**WORK TO COMPLETE**
Set down every entry word for word. Omit the pictures.

--- PROVIDED DATA Enclosed Below ---

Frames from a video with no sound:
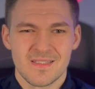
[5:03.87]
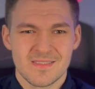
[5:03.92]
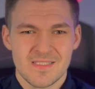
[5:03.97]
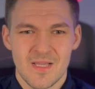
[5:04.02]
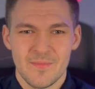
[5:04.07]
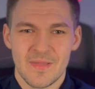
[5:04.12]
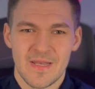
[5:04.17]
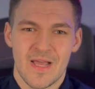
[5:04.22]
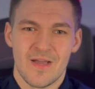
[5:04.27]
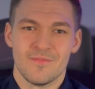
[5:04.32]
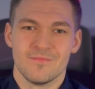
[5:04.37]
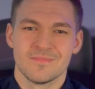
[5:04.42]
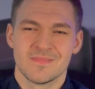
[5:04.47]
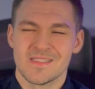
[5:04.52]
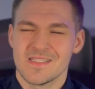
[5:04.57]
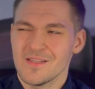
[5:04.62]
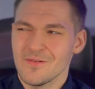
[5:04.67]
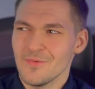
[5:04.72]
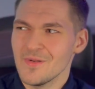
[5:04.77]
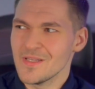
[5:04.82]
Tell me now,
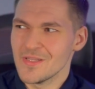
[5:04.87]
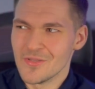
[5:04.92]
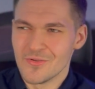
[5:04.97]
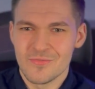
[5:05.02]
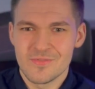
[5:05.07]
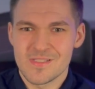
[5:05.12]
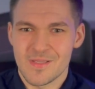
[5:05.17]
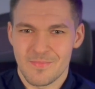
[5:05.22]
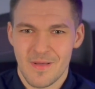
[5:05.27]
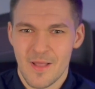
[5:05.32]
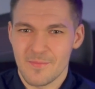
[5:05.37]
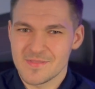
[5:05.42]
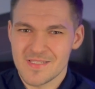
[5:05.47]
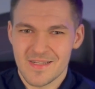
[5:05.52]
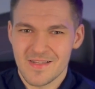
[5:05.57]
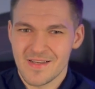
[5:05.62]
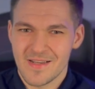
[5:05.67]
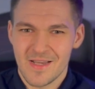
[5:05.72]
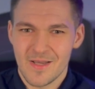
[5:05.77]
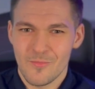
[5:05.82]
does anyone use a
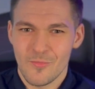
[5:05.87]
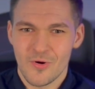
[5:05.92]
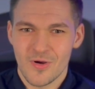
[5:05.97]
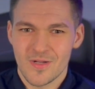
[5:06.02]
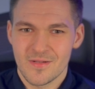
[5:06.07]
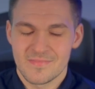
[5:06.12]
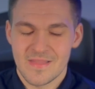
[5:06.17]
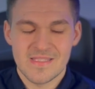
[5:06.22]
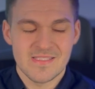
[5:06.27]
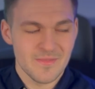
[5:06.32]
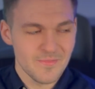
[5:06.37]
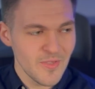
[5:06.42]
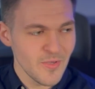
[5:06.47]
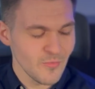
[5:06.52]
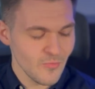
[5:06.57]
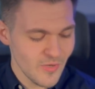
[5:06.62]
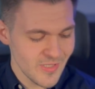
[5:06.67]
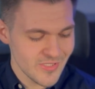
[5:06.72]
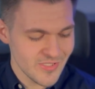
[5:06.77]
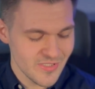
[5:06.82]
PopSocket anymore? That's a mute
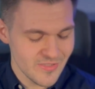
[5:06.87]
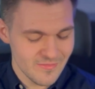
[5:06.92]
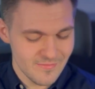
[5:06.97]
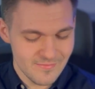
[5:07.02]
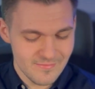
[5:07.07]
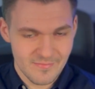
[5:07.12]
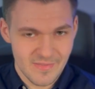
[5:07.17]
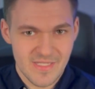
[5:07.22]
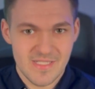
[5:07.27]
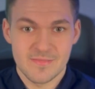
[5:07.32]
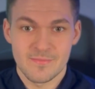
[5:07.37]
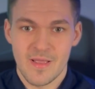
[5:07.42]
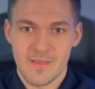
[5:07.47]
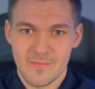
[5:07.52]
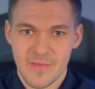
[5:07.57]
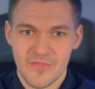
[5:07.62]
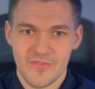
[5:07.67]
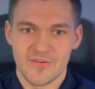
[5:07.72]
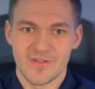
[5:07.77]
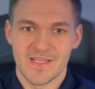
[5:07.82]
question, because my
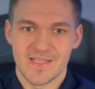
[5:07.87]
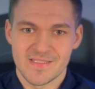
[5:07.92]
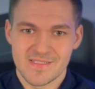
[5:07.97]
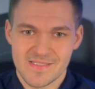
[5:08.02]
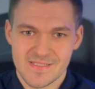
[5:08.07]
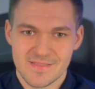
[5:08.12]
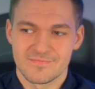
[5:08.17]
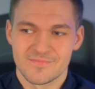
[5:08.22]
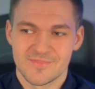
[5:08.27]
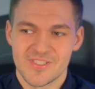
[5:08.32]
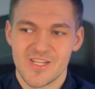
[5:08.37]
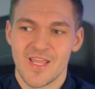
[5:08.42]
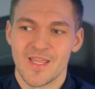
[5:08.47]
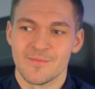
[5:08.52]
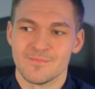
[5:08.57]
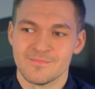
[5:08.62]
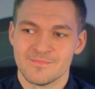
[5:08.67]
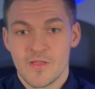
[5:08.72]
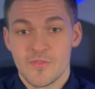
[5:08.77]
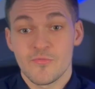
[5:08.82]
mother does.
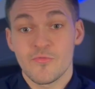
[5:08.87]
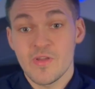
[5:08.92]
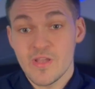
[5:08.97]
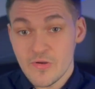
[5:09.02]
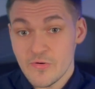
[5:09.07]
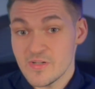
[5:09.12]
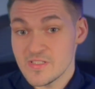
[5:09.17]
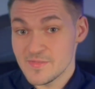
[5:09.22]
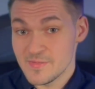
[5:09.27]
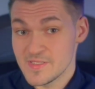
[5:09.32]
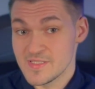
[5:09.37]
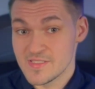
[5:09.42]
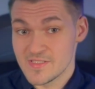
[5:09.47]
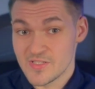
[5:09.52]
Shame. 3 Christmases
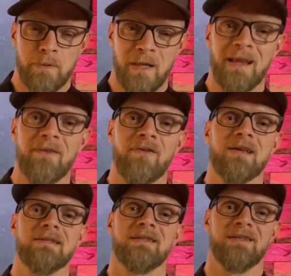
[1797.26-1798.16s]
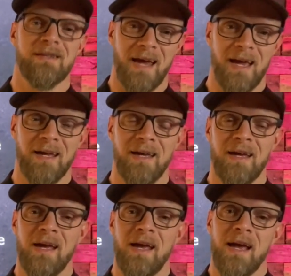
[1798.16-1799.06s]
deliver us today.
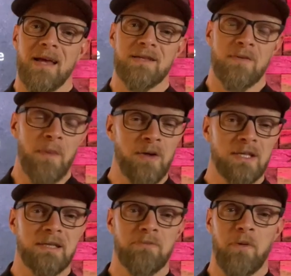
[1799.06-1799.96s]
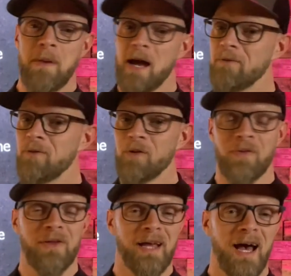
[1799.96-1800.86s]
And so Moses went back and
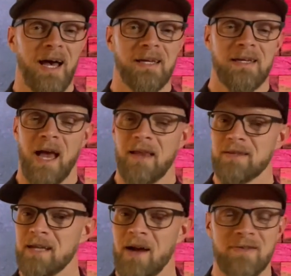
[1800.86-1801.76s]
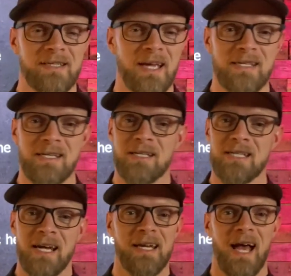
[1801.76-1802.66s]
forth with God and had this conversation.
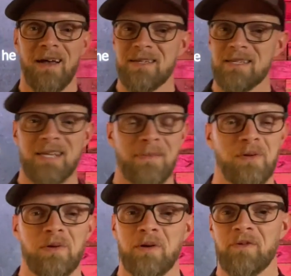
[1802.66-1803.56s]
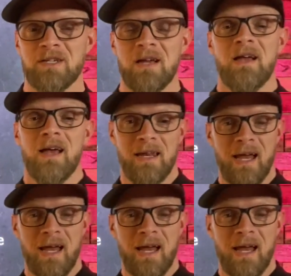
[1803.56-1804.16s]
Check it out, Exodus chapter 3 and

--- End of Enclosed PROVIDED DATA ---

**RESULT**
Frames from a video with no sound:
[5:03.87]
[5:03.92]
[5:03.97]
[5:04.02]
[5:04.07]
[5:04.12]
[5:04.17]
[5:04.22]
[5:04.27]
[5:04.32]
[5:04.37]
[5:04.42]
[5:04.47]
[5:04.52]
[5:04.57]
[5:04.62]
[5:04.67]
[5:04.72]
[5:04.77]
[5:04.82]
Tell me now,
[5:04.87]
[5:04.92]
[5:04.97]
[5:05.02]
[5:05.07]
[5:05.12]
[5:05.17]
[5:05.22]
[5:05.27]
[5:05.32]
[5:05.37]
[5:05.42]
[5:05.47]
[5:05.52]
[5:05.57]
[5:05.62]
[5:05.67]
[5:05.72]
[5:05.77]
[5:05.82]
does anyone use a
[5:05.87]
[5:05.92]
[5:05.97]
[5:06.02]
[5:06.07]
[5:06.12]
[5:06.17]
[5:06.22]
[5:06.27]
[5:06.32]
[5:06.37]
[5:06.42]
[5:06.47]
[5:06.52]
[5:06.57]
[5:06.62]
[5:06.67]
[5:06.72]
[5:06.77]
[5:06.82]
PopSocket anymore? That's a mute
[5:06.87]
[5:06.92]
[5:06.97]
[5:07.02]
[5:07.07]
[5:07.12]
[5:07.17]
[5:07.22]
[5:07.27]
[5:07.32]
[5:07.37]
[5:07.42]
[5:07.47]
[5:07.52]
[5:07.57]
[5:07.62]
[5:07.67]
[5:07.72]
[5:07.77]
[5:07.82]
question, because my
[5:07.87]
[5:07.92]
[5:07.97]
[5:08.02]
[5:08.07]
[5:08.12]
[5:08.17]
[5:08.22]
[5:08.27]
[5:08.32]
[5:08.37]
[5:08.42]
[5:08.47]
[5:08.52]
[5:08.57]
[5:08.62]
[5:08.67]
[5:08.72]
[5:08.77]
[5:08.82]
mother does.
[5:08.87]
[5:08.92]
[5:08.97]
[5:09.02]
[5:09.07]
[5:09.12]
[5:09.17]
[5:09.22]
[5:09.27]
[5:09.32]
[5:09.37]
[5:09.42]
[5:09.47]
[5:09.52]
Shame. 3 Christmases
[1797.26-1798.16s]
[1798.16-1799.06s]
deliver us today.
[1799.06-1799.96s]
[1799.96-1800.86s]
And so Moses went back and
[1800.86-1801.76s]
[1801.76-1802.66s]
forth with God and had this conversation.
[1802.66-1803.56s]
[1803.56-1804.16s]
Check it out, Exodus chapter 3 and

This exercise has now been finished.